Brexit means Hull's ports will need more staff checking food imports
Hull and Goole chief port health inspector Laurence Dettman
By Hull Daily Mail | Posted: 15 Jun 2017
Brexit could put more pressure on ports at Hull and Goole because of the increased checks needed on food imports.
The chief port health inspector for Hull and Goole says more staff could be needed to check food imports into the UK after the UK leaves the EU.
Around 3.7 million tonnes of food products are imported through the Humber ports every year. That equates to 11 per cent of the UK's total imported food and drink. Most food imports being shipped into the estuary comes from the European Union.
At the moment, EU legislation allows the free movement of imported food consignment between member states.
But with the UK set to leave the EU, new entry controls similar to those currently applied to non-EU food imports could form part of any final Brexit deal.
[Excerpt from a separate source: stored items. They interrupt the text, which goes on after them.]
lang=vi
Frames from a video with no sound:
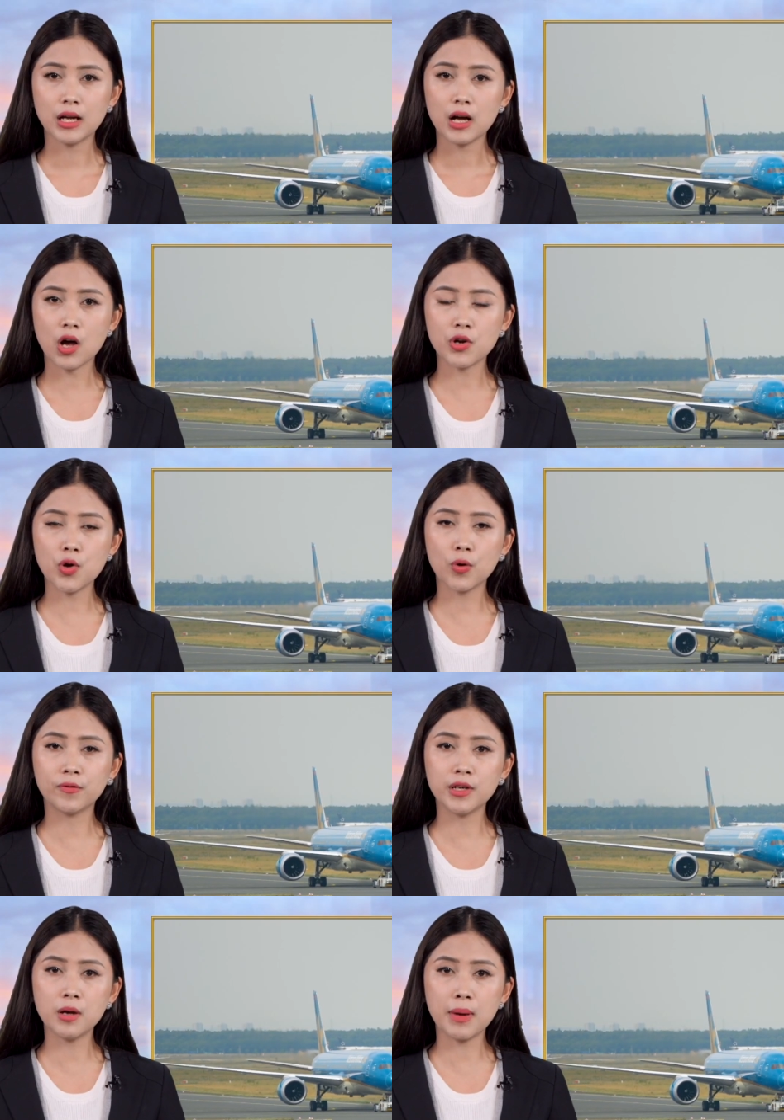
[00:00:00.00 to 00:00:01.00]
Còn đối với
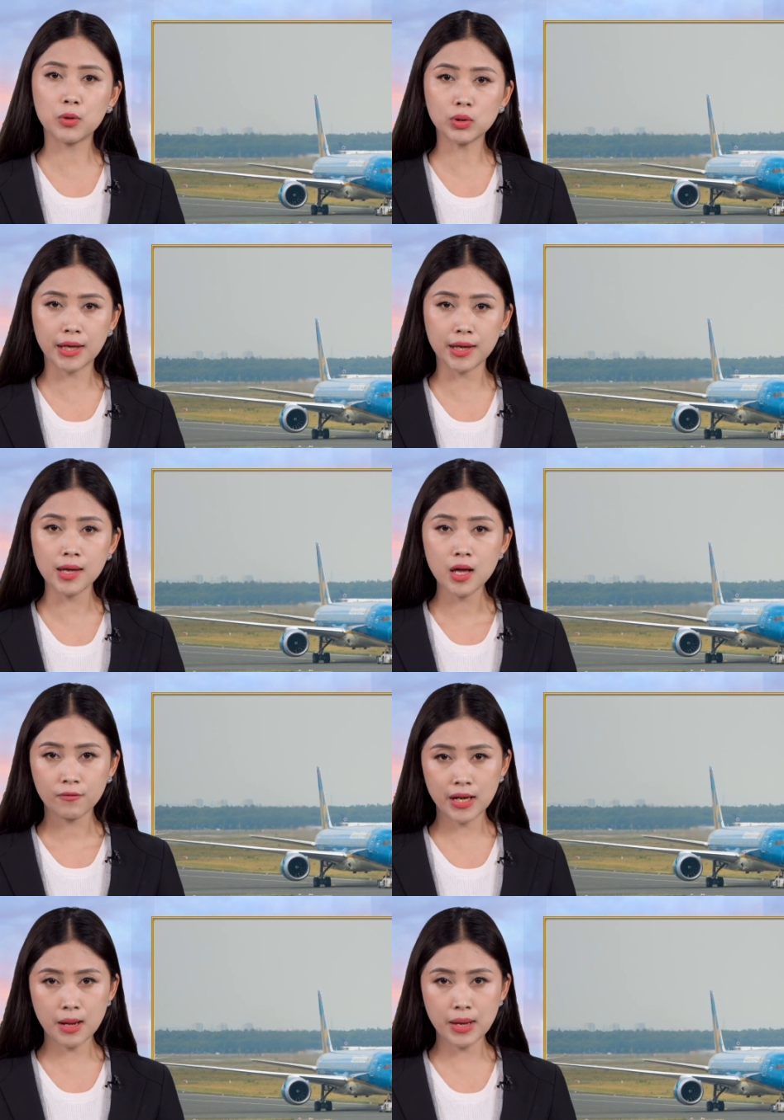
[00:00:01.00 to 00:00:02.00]
đường bay quốc tế,
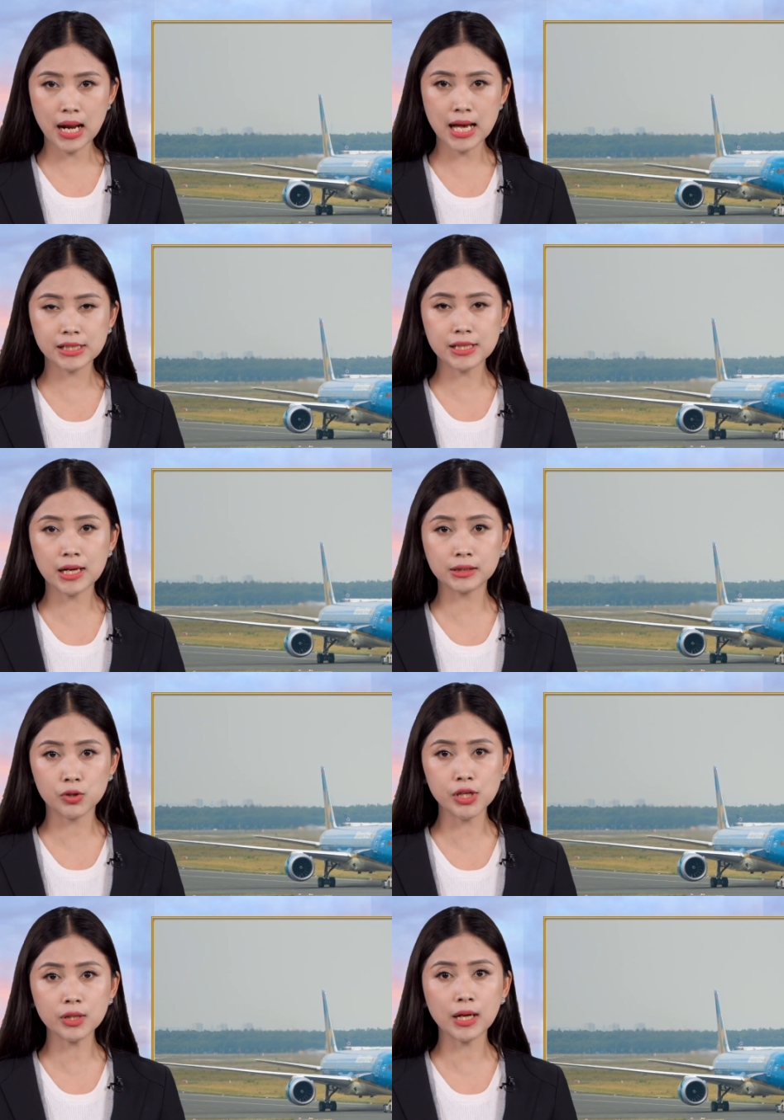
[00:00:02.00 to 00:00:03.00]
Vietnam Airlines tăng tần
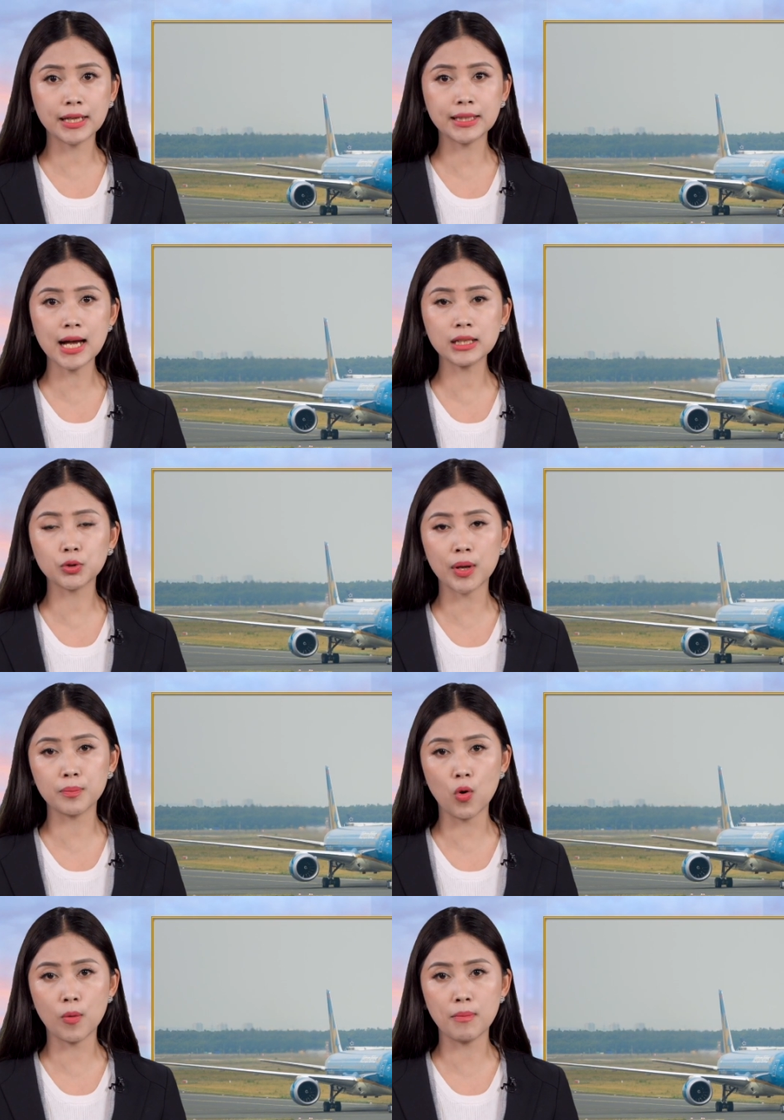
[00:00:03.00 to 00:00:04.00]
suất khai thác toàn
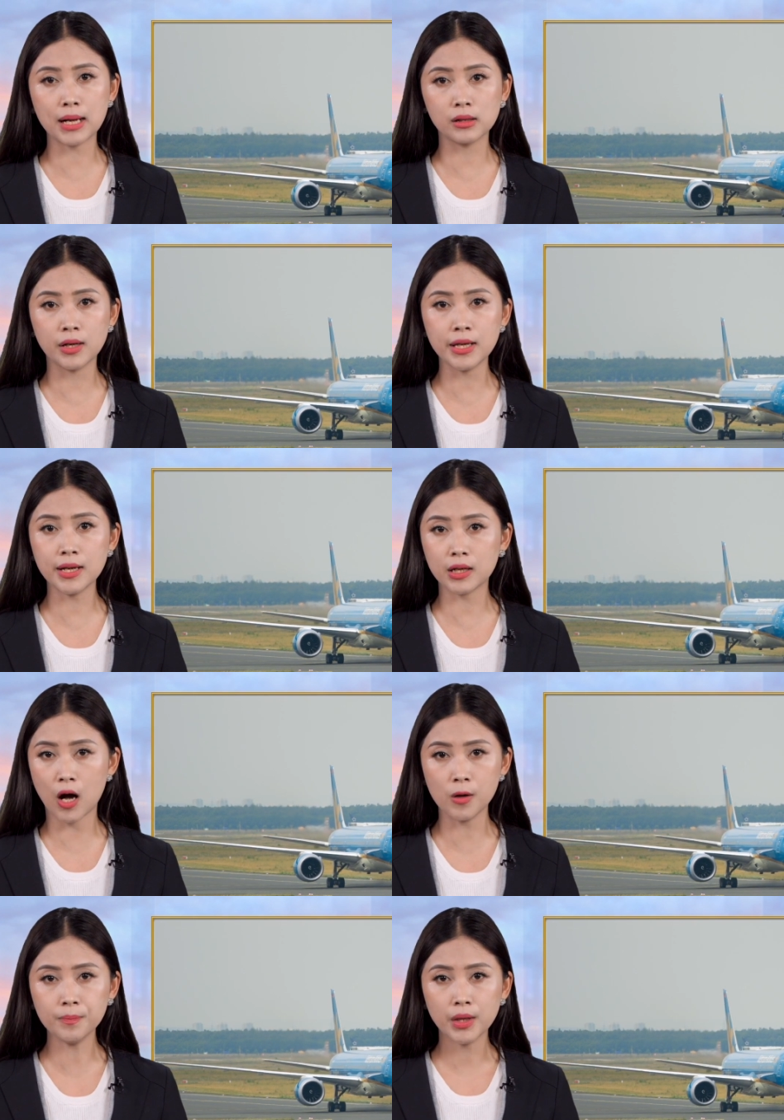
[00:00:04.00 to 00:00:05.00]
bộ mạng lưới hiện có,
Laurence Dettman, chief port health inspector for Hull and Goole, said such a move would require a significant increase in staff to cope.
He said: "Before the UK entered the EU, all foodstuffs entering the UK through our ports were subject to our controls under various UK imported food regulations which required a much larger port health presence to prevent the import of unsound or unfit products.
"However, over the last 40 years inside the EU our resources have dramatically reduced, mainly because of the free circulation issue.
"If we are going to turn the clocks back 40 years ands revert back to a pre-EU regime requiring checks and inspections of a vastly increased number of imported food consignments, including food of EU origin, we are going to need more staff to carry out that work."
The Hull and Goole Port Health Authority currently employs just four health inspectors and one technical officer. Mr Dettman estimated that number would need to least double if control checks on EU food imports were revived.
He has written to the region's MPs and the Department for Environment Food and Rural Affairs over concerns raised over the issue by port authority members.
"We are all waiting to see what comes out of the Brexit negotiations.
"At this stage, no-one knows what will happen but the implications of the authority are potentially very large."
EU food imports currently handled in Hull include frozen and chilled meat and fish as well as fresh and dried fruit. The port also handles significant quantities of non-EU sugar and palm oil used by the food processing sector.